*Exercise*. Reproduce the data below word for word, setting aside any picture it holds.

Stored data entries:
::::
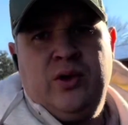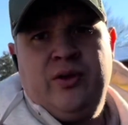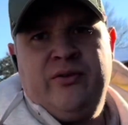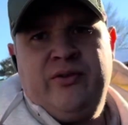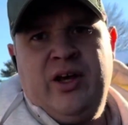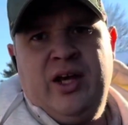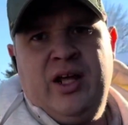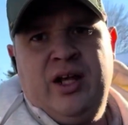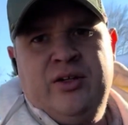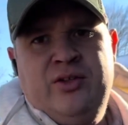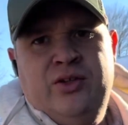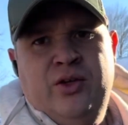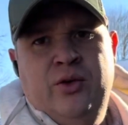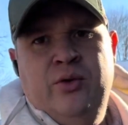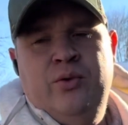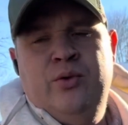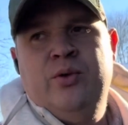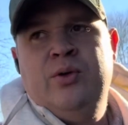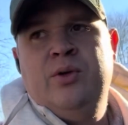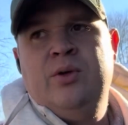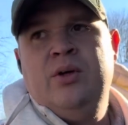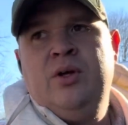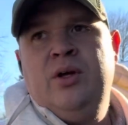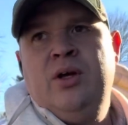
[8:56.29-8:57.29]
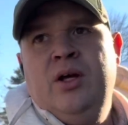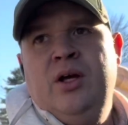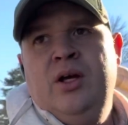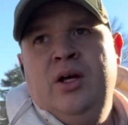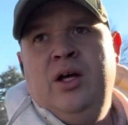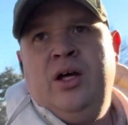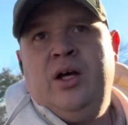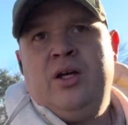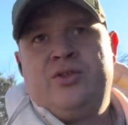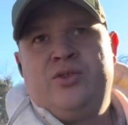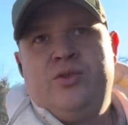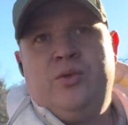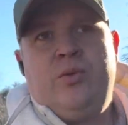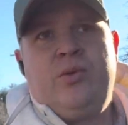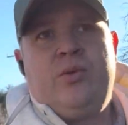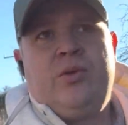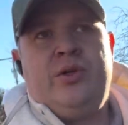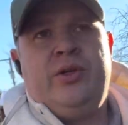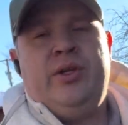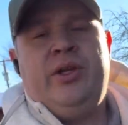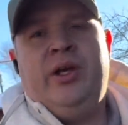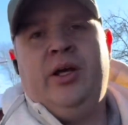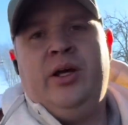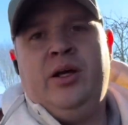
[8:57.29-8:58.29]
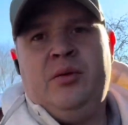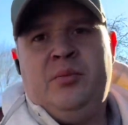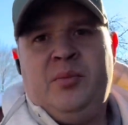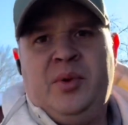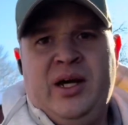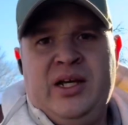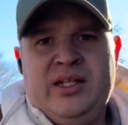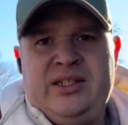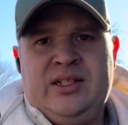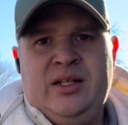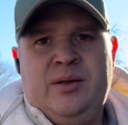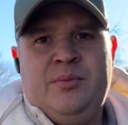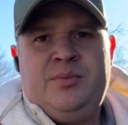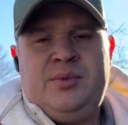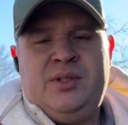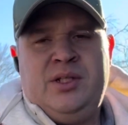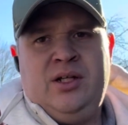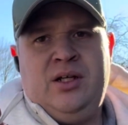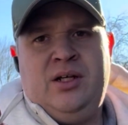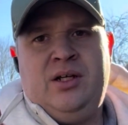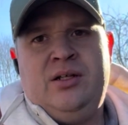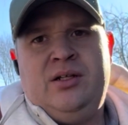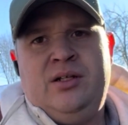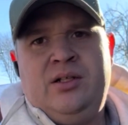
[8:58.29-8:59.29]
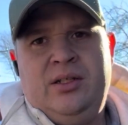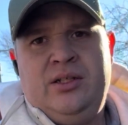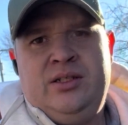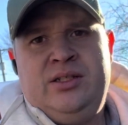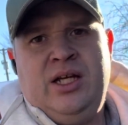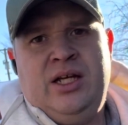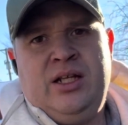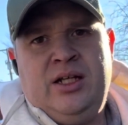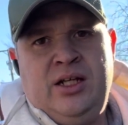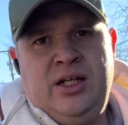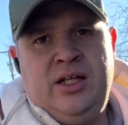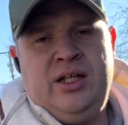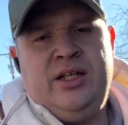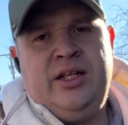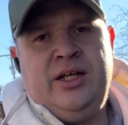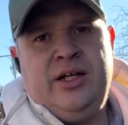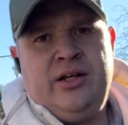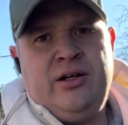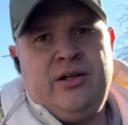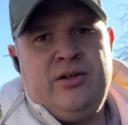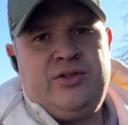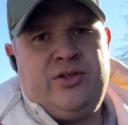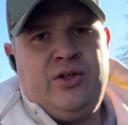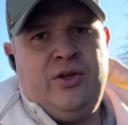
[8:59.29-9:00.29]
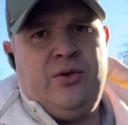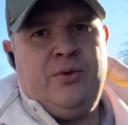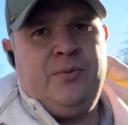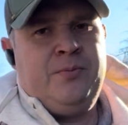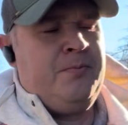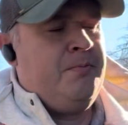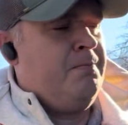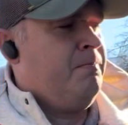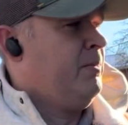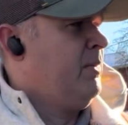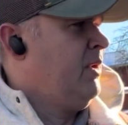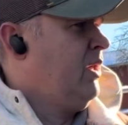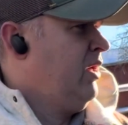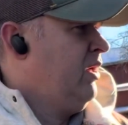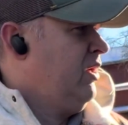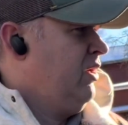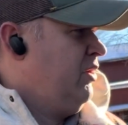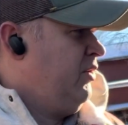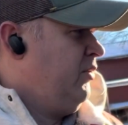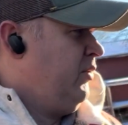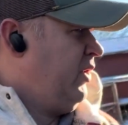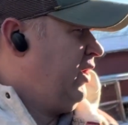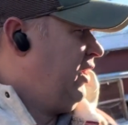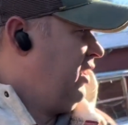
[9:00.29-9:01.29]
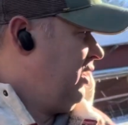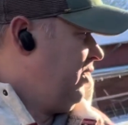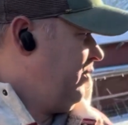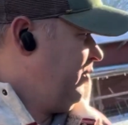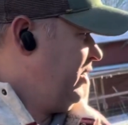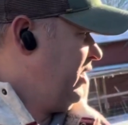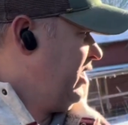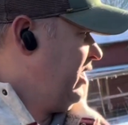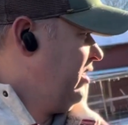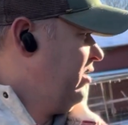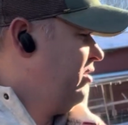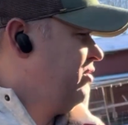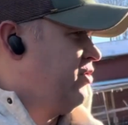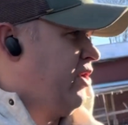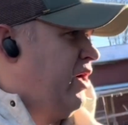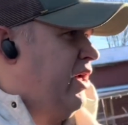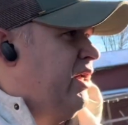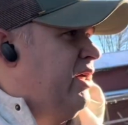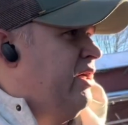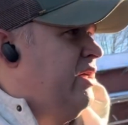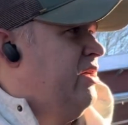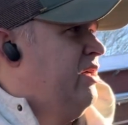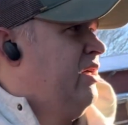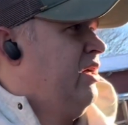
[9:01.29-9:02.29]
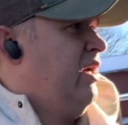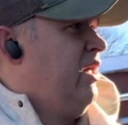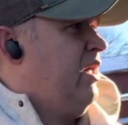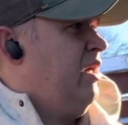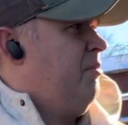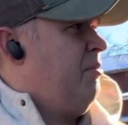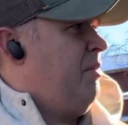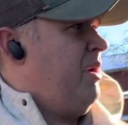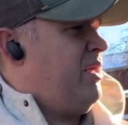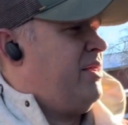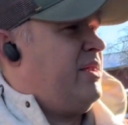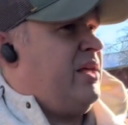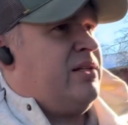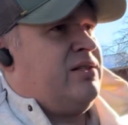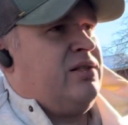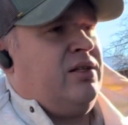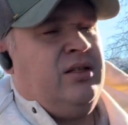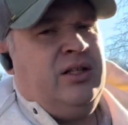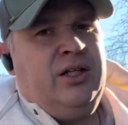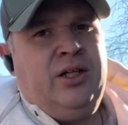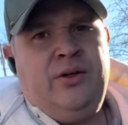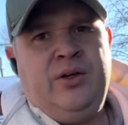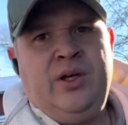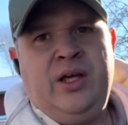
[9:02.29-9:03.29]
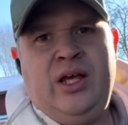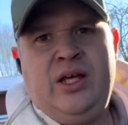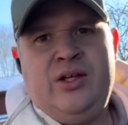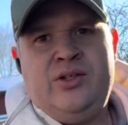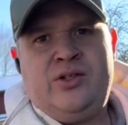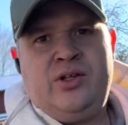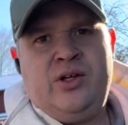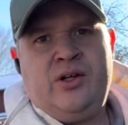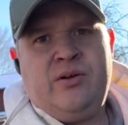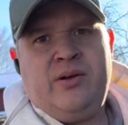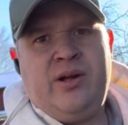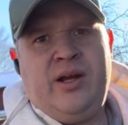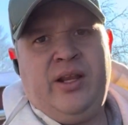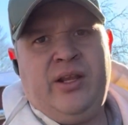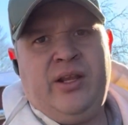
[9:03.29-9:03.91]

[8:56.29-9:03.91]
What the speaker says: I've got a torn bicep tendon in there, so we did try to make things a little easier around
::::
*Result of this exercise*.
[8:56.29-8:57.29]
[8:57.29-8:58.29]
[8:58.29-8:59.29]
[8:59.29-9:00.29]
[9:00.29-9:01.29]
[9:01.29-9:02.29]
[9:02.29-9:03.29]
[9:03.29-9:03.91]

[8:56.29-9:03.91]
What the speaker says: I've got a torn bicep tendon in there, so we did try to make things a little easier around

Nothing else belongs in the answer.